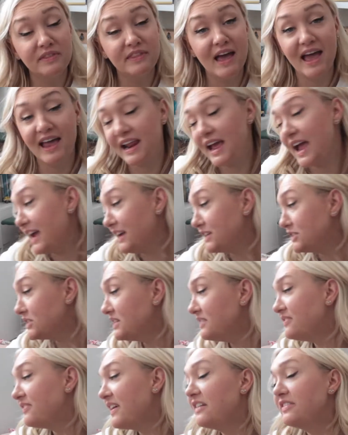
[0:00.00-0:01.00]
with that, I
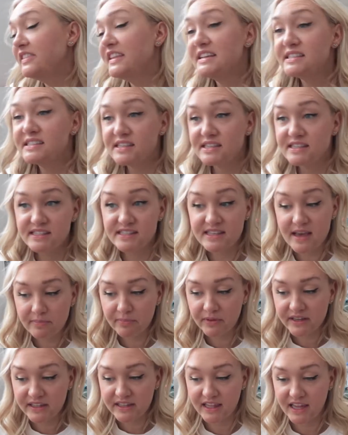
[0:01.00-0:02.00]
actually found this
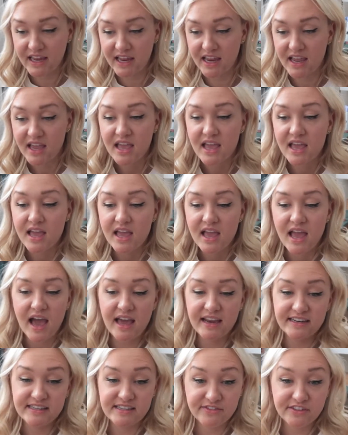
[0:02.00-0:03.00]
separately
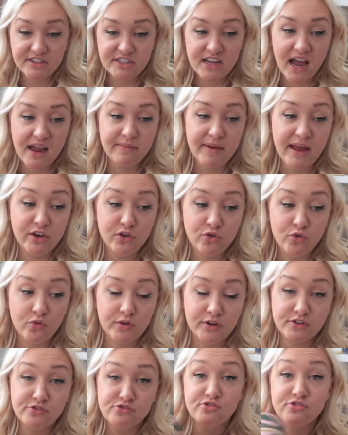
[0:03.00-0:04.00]
at a different time at
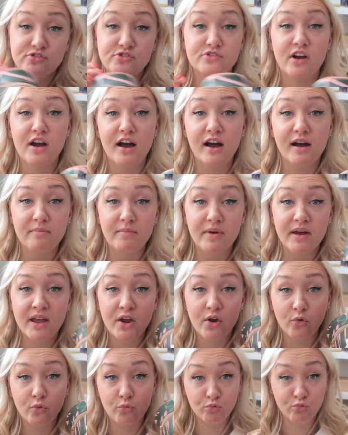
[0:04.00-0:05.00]
Nordstrom
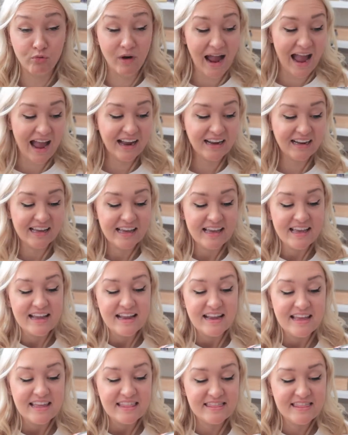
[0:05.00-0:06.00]
Rack
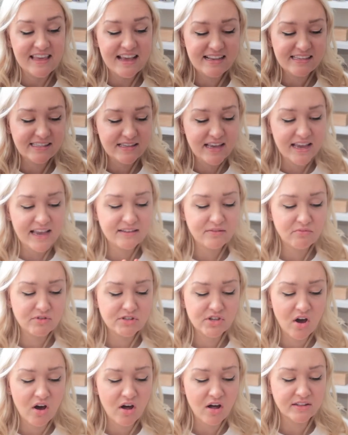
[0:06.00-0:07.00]
this, it
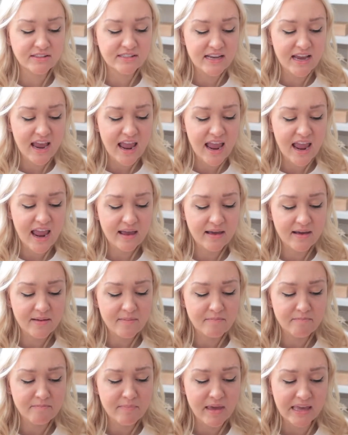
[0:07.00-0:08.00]
was called a
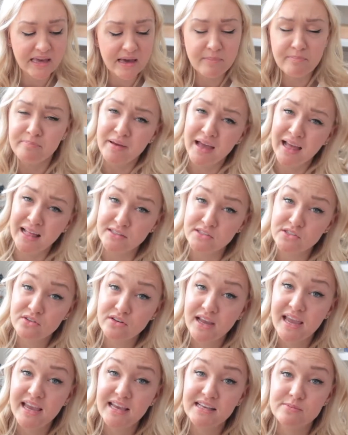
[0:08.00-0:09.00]
makeup pencil
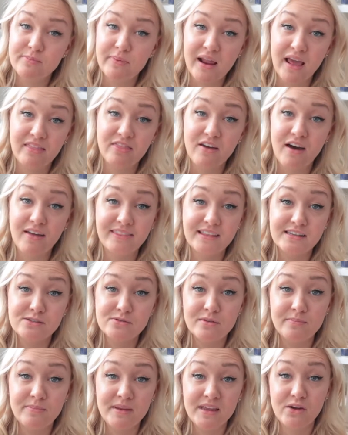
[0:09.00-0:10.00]
case, but I thought
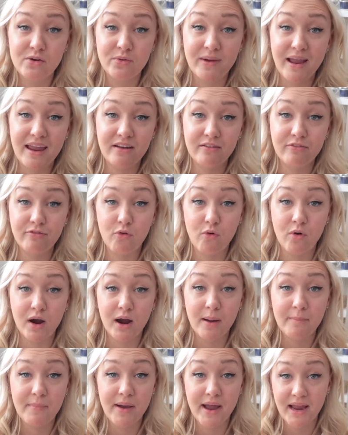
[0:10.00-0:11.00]
this would be great
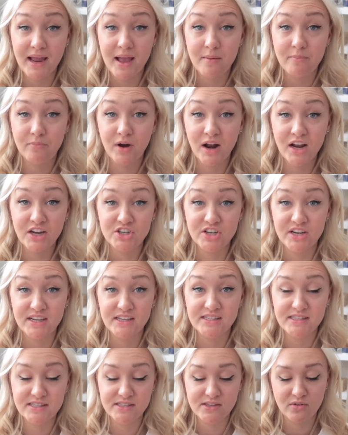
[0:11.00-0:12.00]
for my
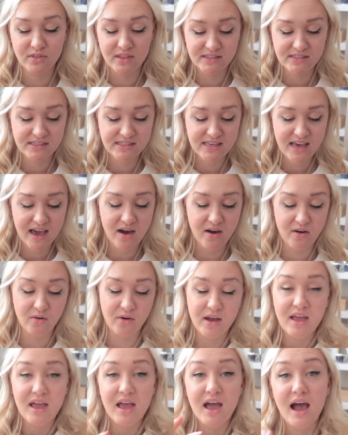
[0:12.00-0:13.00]
brushes. So this is
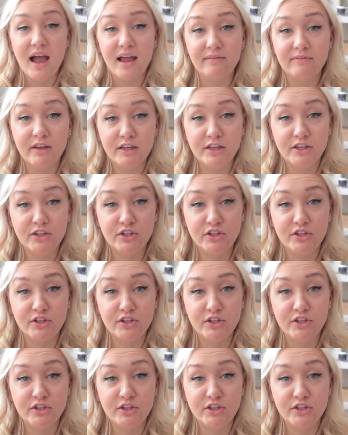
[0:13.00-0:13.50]
how I'm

==================================================

◆ **WHAT THIS TASK INVOLVES**
Print every line above once more, exactly. Omit the pictures.

◆ **ANSWER BELOW**
[0:00.00-0:01.00]
with that, I
[0:01.00-0:02.00]
actually found this
[0:02.00-0:03.00]
separately
[0:03.00-0:04.00]
at a different time at
[0:04.00-0:05.00]
Nordstrom
[0:05.00-0:06.00]
Rack
[0:06.00-0:07.00]
this, it
[0:07.00-0:08.00]
was called a
[0:08.00-0:09.00]
makeup pencil
[0:09.00-0:10.00]
case, but I thought
[0:10.00-0:11.00]
this would be great
[0:11.00-0:12.00]
for my
[0:12.00-0:13.00]
brushes. So this is
[0:13.00-0:13.50]
how I'm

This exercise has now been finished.